## Aim of the task:
Give back every record below word for word, with the pictures omitted.

## Data records:
======
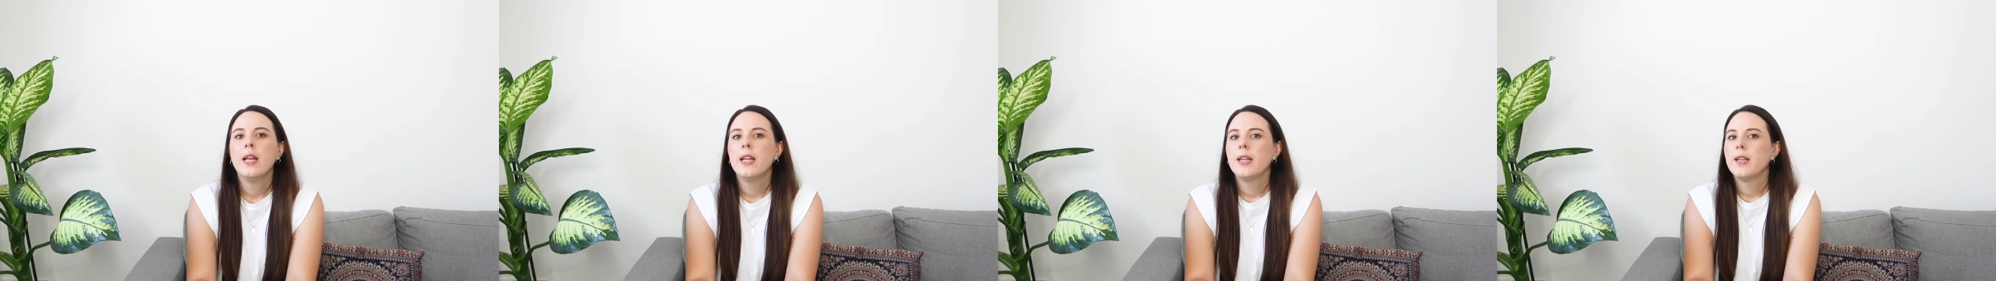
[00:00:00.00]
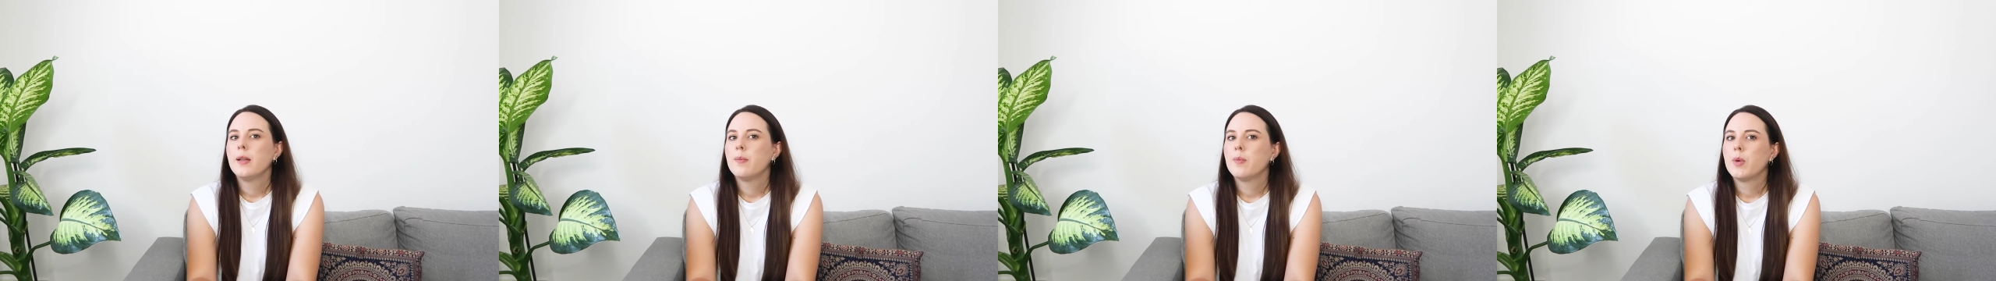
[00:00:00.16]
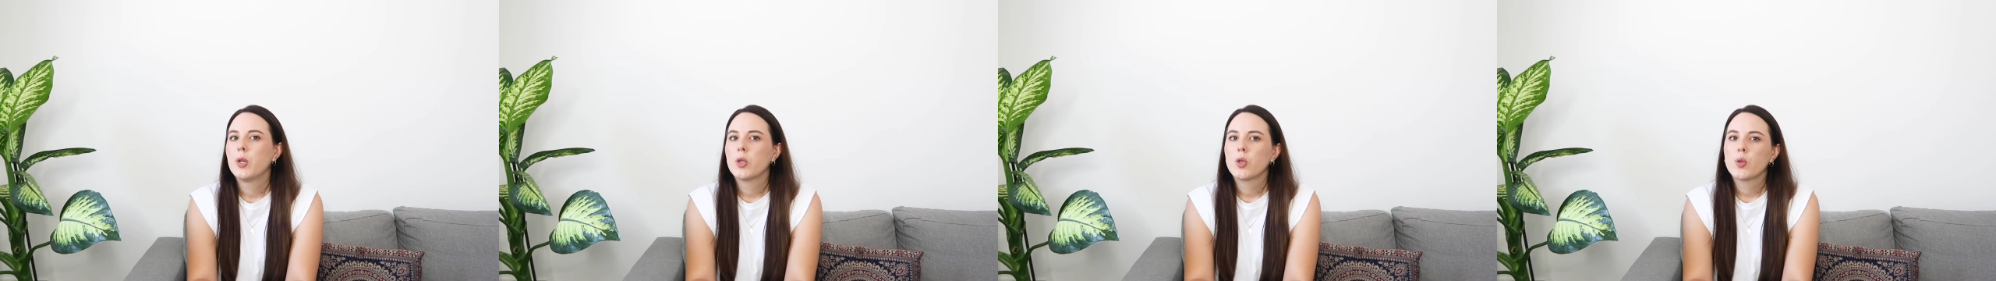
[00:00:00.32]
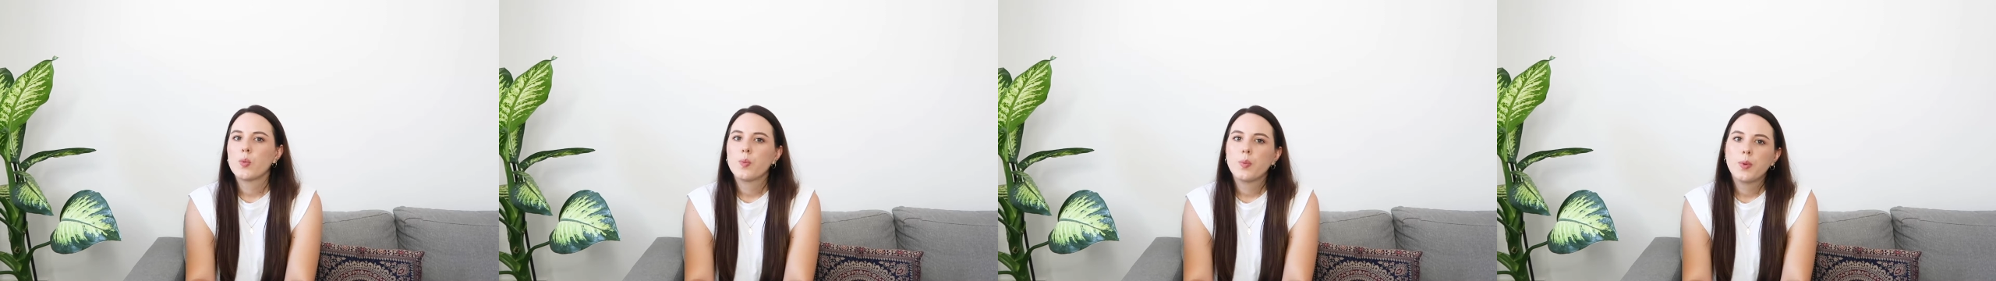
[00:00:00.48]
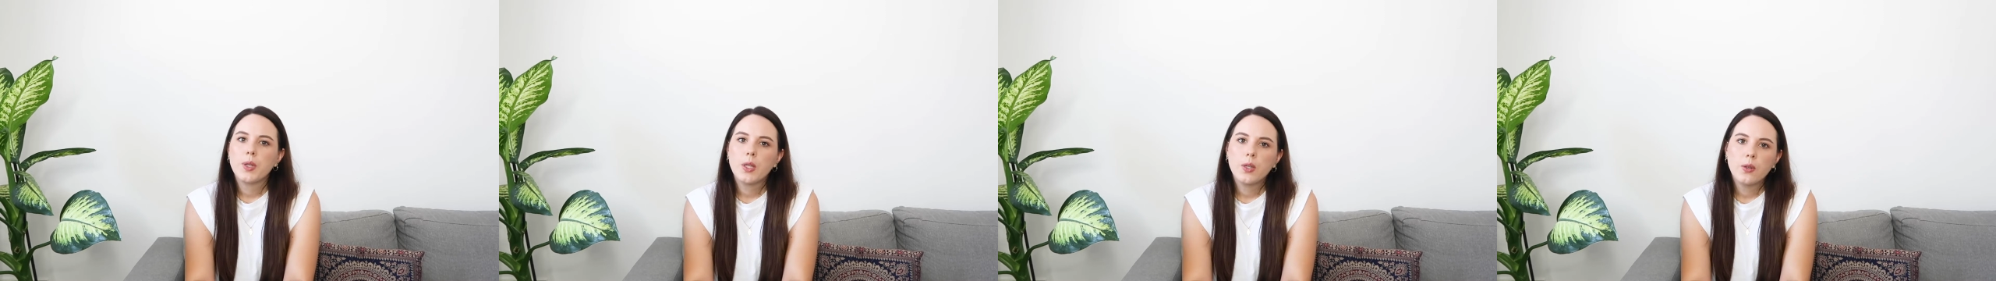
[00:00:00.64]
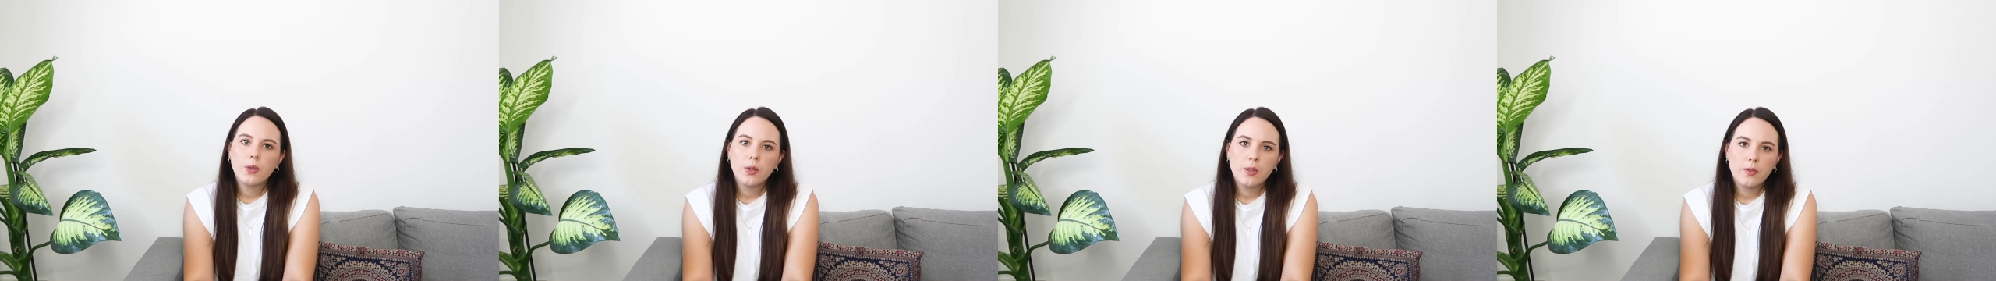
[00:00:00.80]
the most
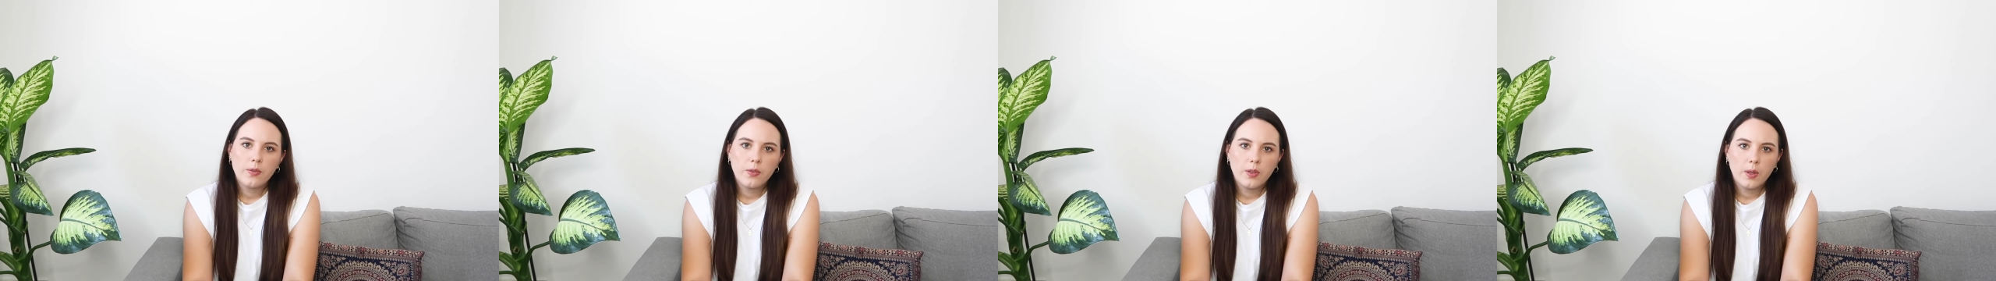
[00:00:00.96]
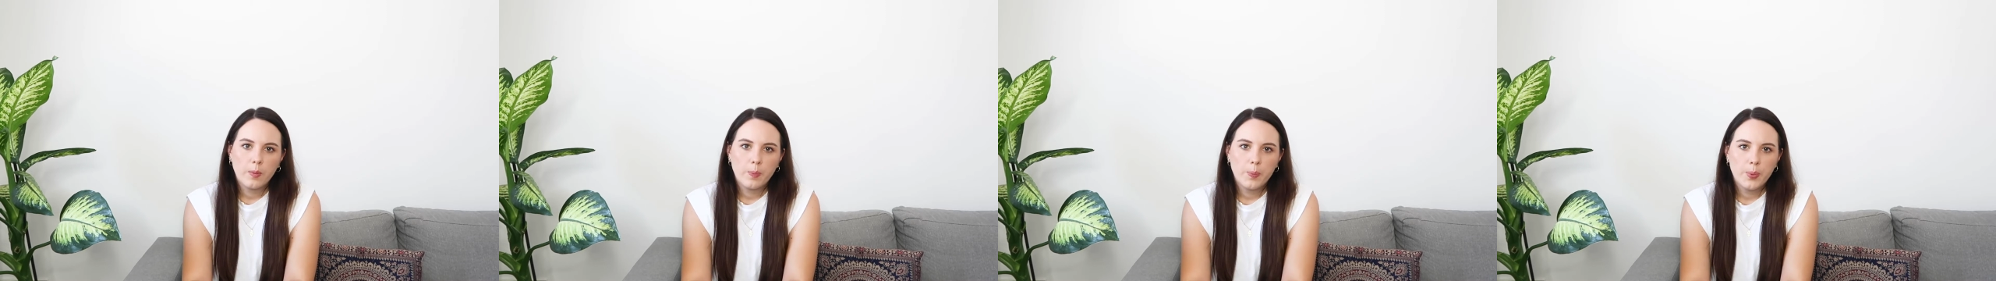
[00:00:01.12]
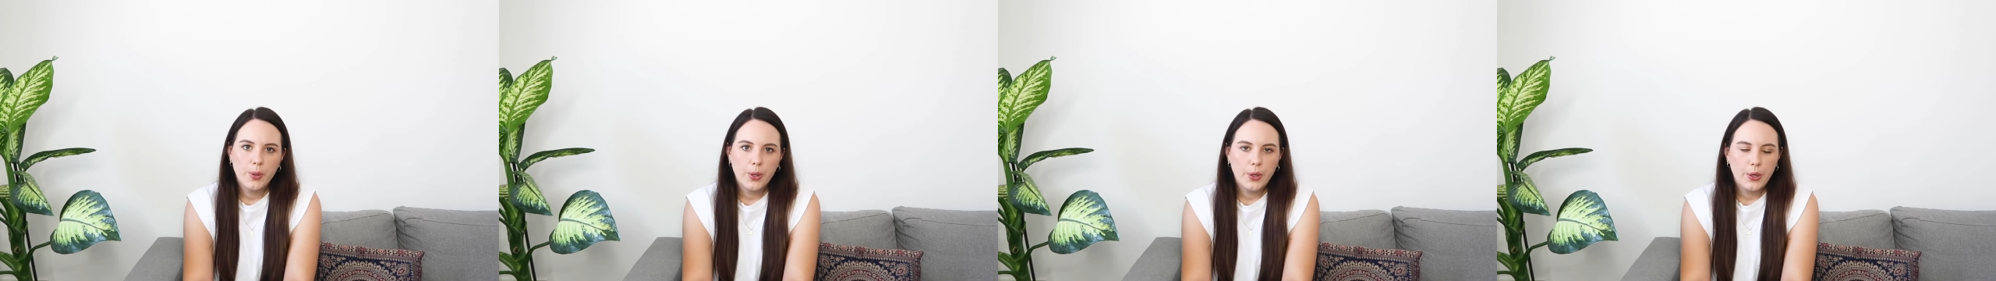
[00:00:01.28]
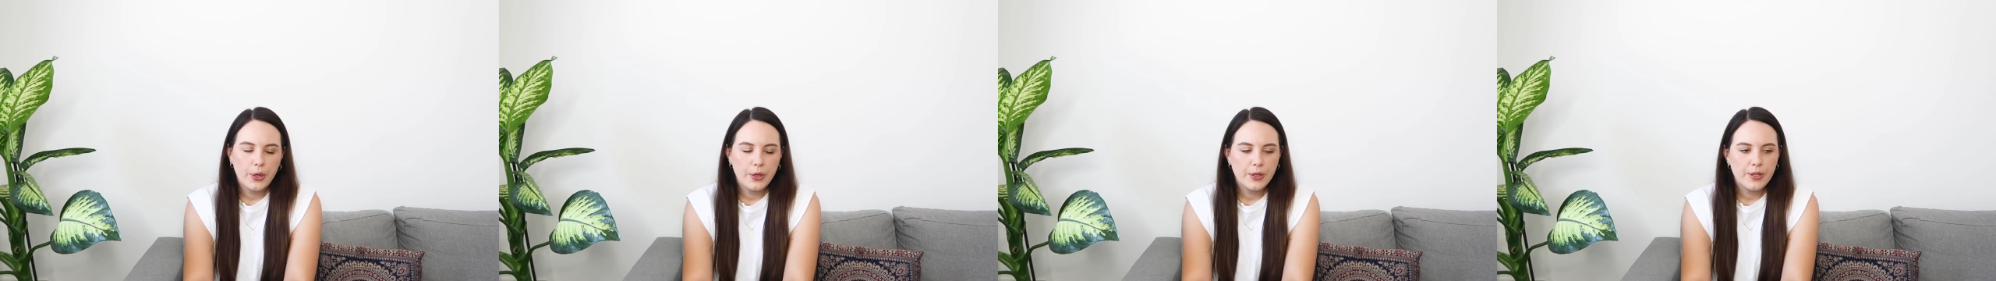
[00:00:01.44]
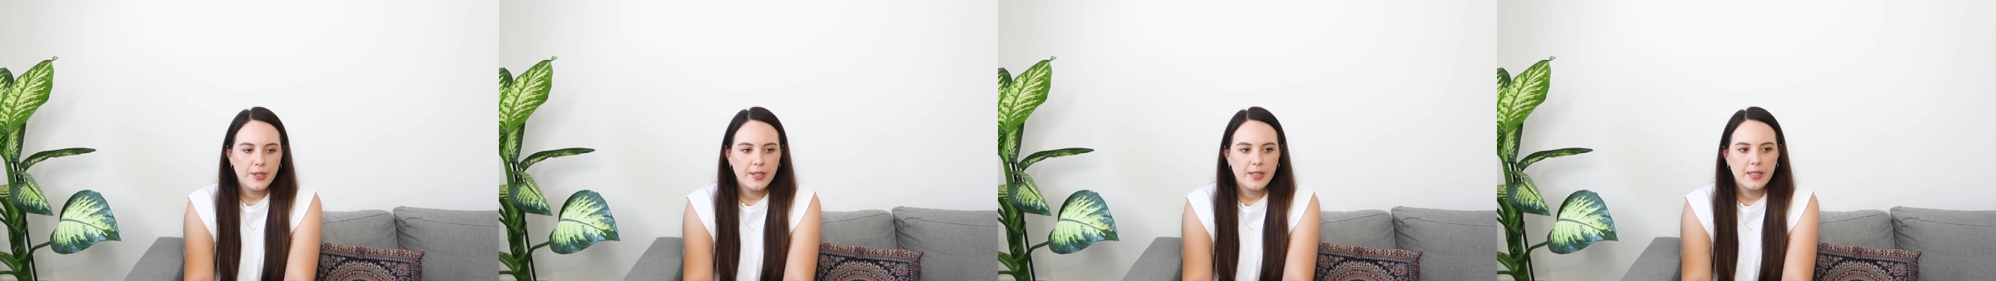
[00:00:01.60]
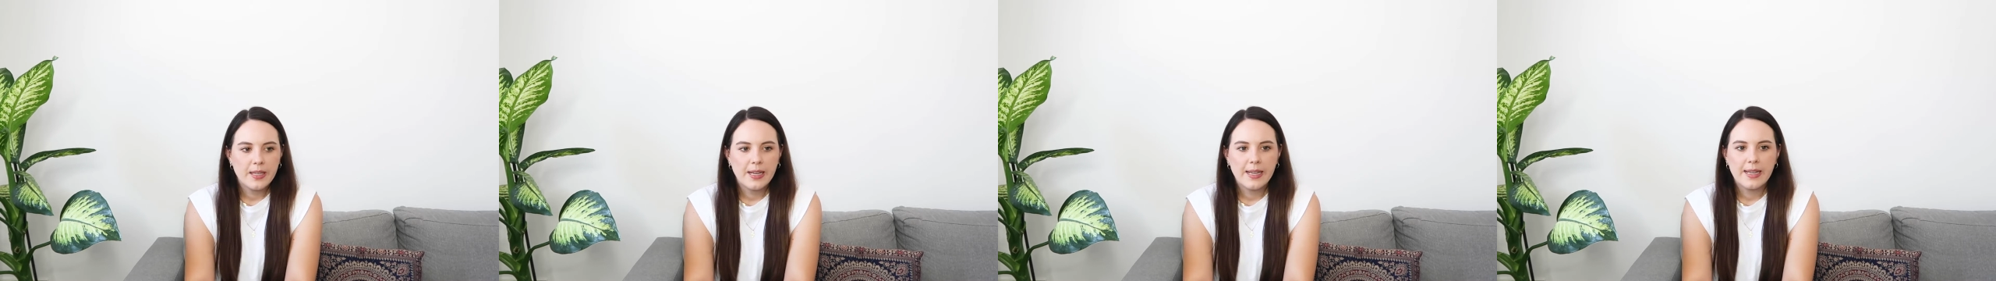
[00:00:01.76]
beautiful
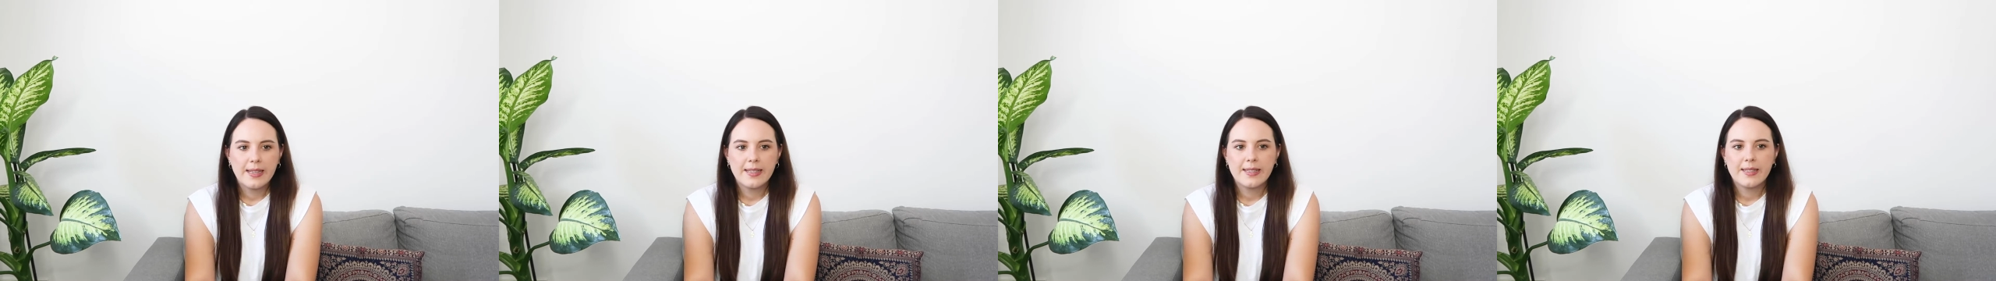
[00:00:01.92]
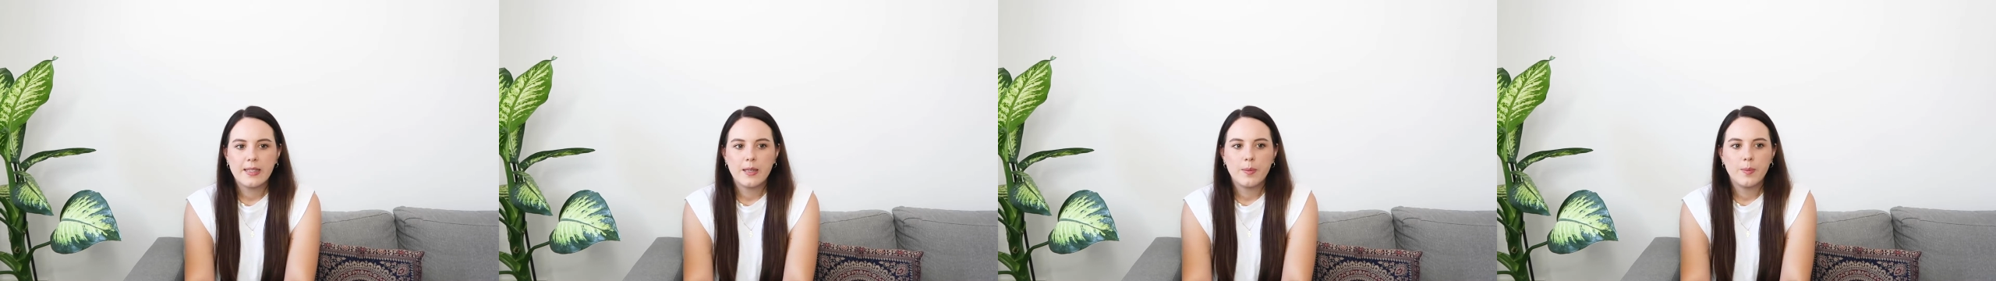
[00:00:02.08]
purses,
======
## Worked solution:
[00:00:00.00]
[00:00:00.16]
[00:00:00.32]
[00:00:00.48]
[00:00:00.64]
[00:00:00.80]
the most
[00:00:00.96]
[00:00:01.12]
[00:00:01.28]
[00:00:01.44]
[00:00:01.60]
[00:00:01.76]
beautiful
[00:00:01.92]
[00:00:02.08]
purses,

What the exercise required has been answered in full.